Save disk space by volatilizing intermediate results. Only steps marked with
'_volatile: True' are considered.

optional arguments:
  -h, --help       show this help message and exit
  --even-if-dirty  Must be set if the local git repository contains uncommited
                   changes. Otherwise the pipeline will not start.
  --details        Shows which files can be volatilized.
  --srsly          Replaces files marked for volatilization with a placeholder.

After running volatilize --srsly the output files of the volatilized step are replaced by placeholder files. The placeholder files have the same name as the original files suffixed with .volatile.placeholder.yaml.

render

The render subcommand generates graphs using graphviz. The graphs either show the complete analysis or the execution of a single run. At the moment --simple only has an effect in combination with --steps.

This subcommand provides usage information:

$ uap <project-config>.yaml render -h

usage: uap [<project-config>.yaml] render [-h] [--even-if-dirty] [--files]
                                          [--steps] [--simple]
                                          [step_task [step_task ...]]

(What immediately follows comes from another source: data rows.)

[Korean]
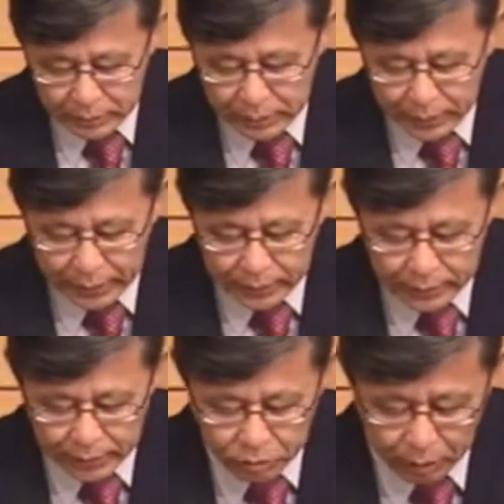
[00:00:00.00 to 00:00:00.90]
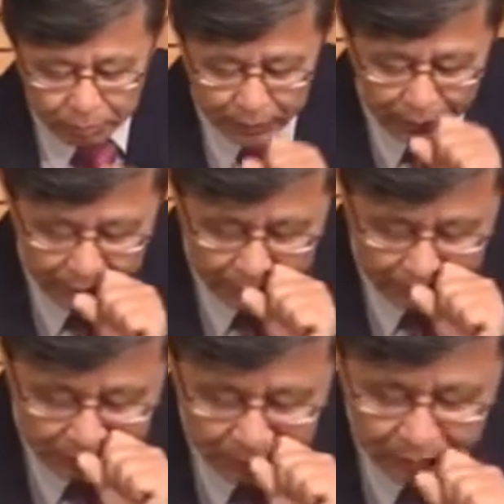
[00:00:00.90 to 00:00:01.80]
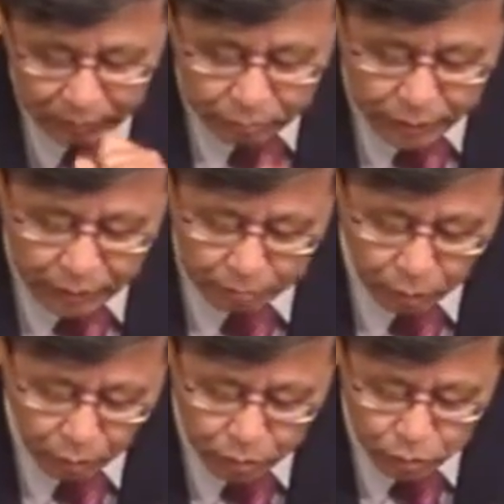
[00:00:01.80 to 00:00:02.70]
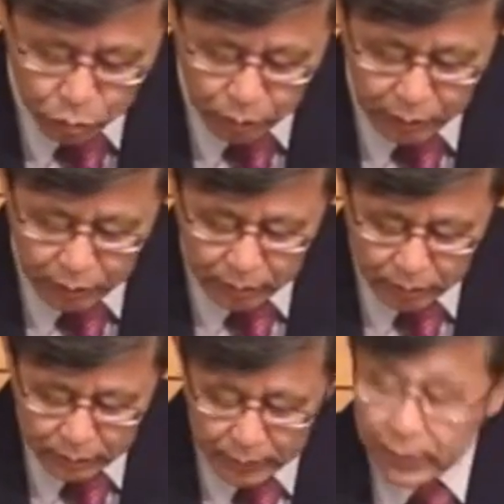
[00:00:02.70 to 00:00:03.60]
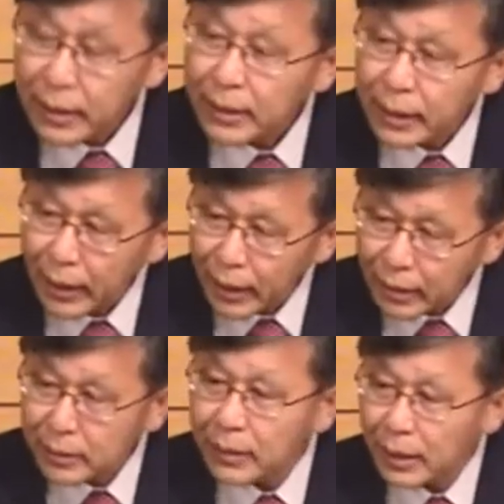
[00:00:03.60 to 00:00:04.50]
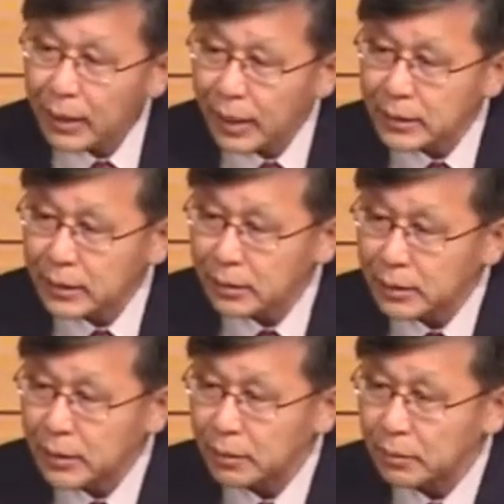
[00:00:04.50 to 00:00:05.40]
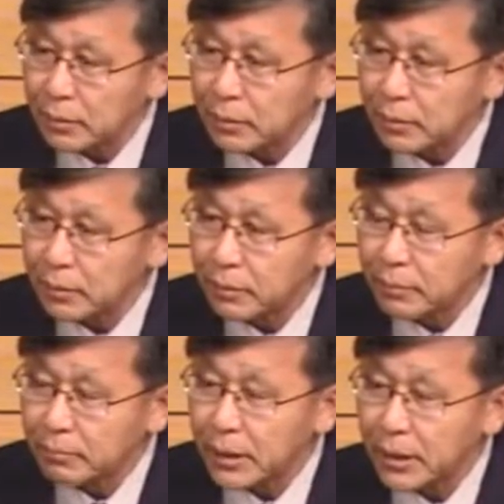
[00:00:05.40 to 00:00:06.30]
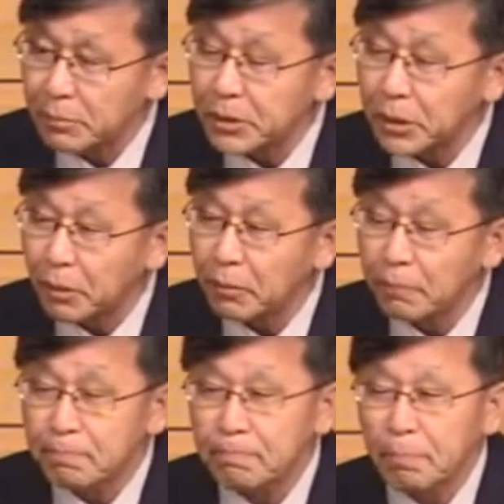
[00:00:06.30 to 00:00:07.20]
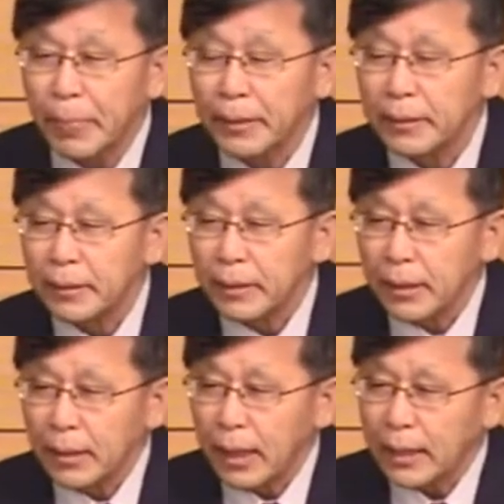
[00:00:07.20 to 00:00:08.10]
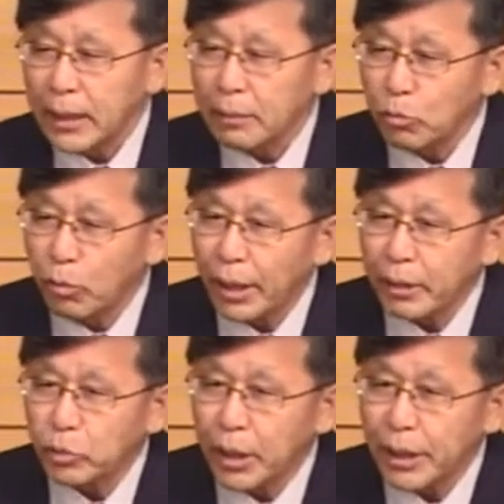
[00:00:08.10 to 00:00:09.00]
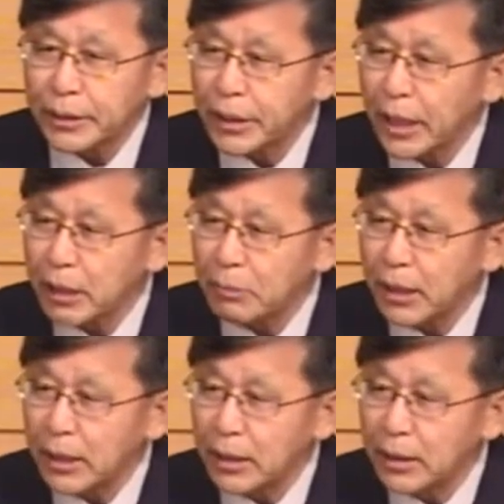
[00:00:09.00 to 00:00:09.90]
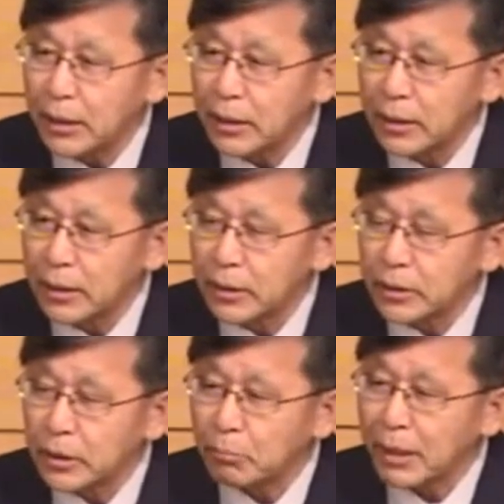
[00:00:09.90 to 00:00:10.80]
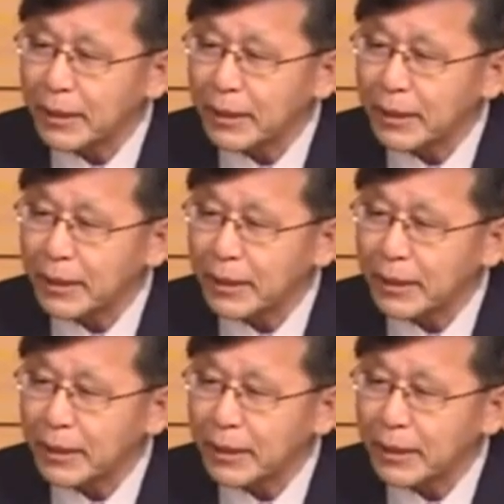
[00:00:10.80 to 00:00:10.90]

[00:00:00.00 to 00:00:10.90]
그 아들 예수의 피가 우리를 모든 죄에서 깨끗하게 하실 것이요. 그러면서 하나님과의 우리와의 사귐이 정말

'render' generates DOT-graphs. Without arguments it takes the log file of
each task and generates a graph, showing details of the computation.

positional arguments:
  step_task        Displays only the named task IDs. Can take multiple task
                   ID(s) as input. A task ID looks like this
                   'step_name/run_id'. A list of all task IDs is returned by
                   running 'uap <project-config>.yaml status'.

optional arguments:
  -h, --help       show this help message and exit
  --even-if-dirty  Must be set if the local git repository contains
                   uncommited changes. Otherwise the pipeline will not start.
  --files          Renders a graph showing all files of the analysis.
                   [Not implemented yet!]
  --steps          Renders a graph showing all steps of the analysis and their
                   connections.
  --simple         Rendered graphs are simplified.

report

The report subcommand is at the moment experimental. It might be used to create standardized output to enable easy loading and processing in downstream tools e.g. R.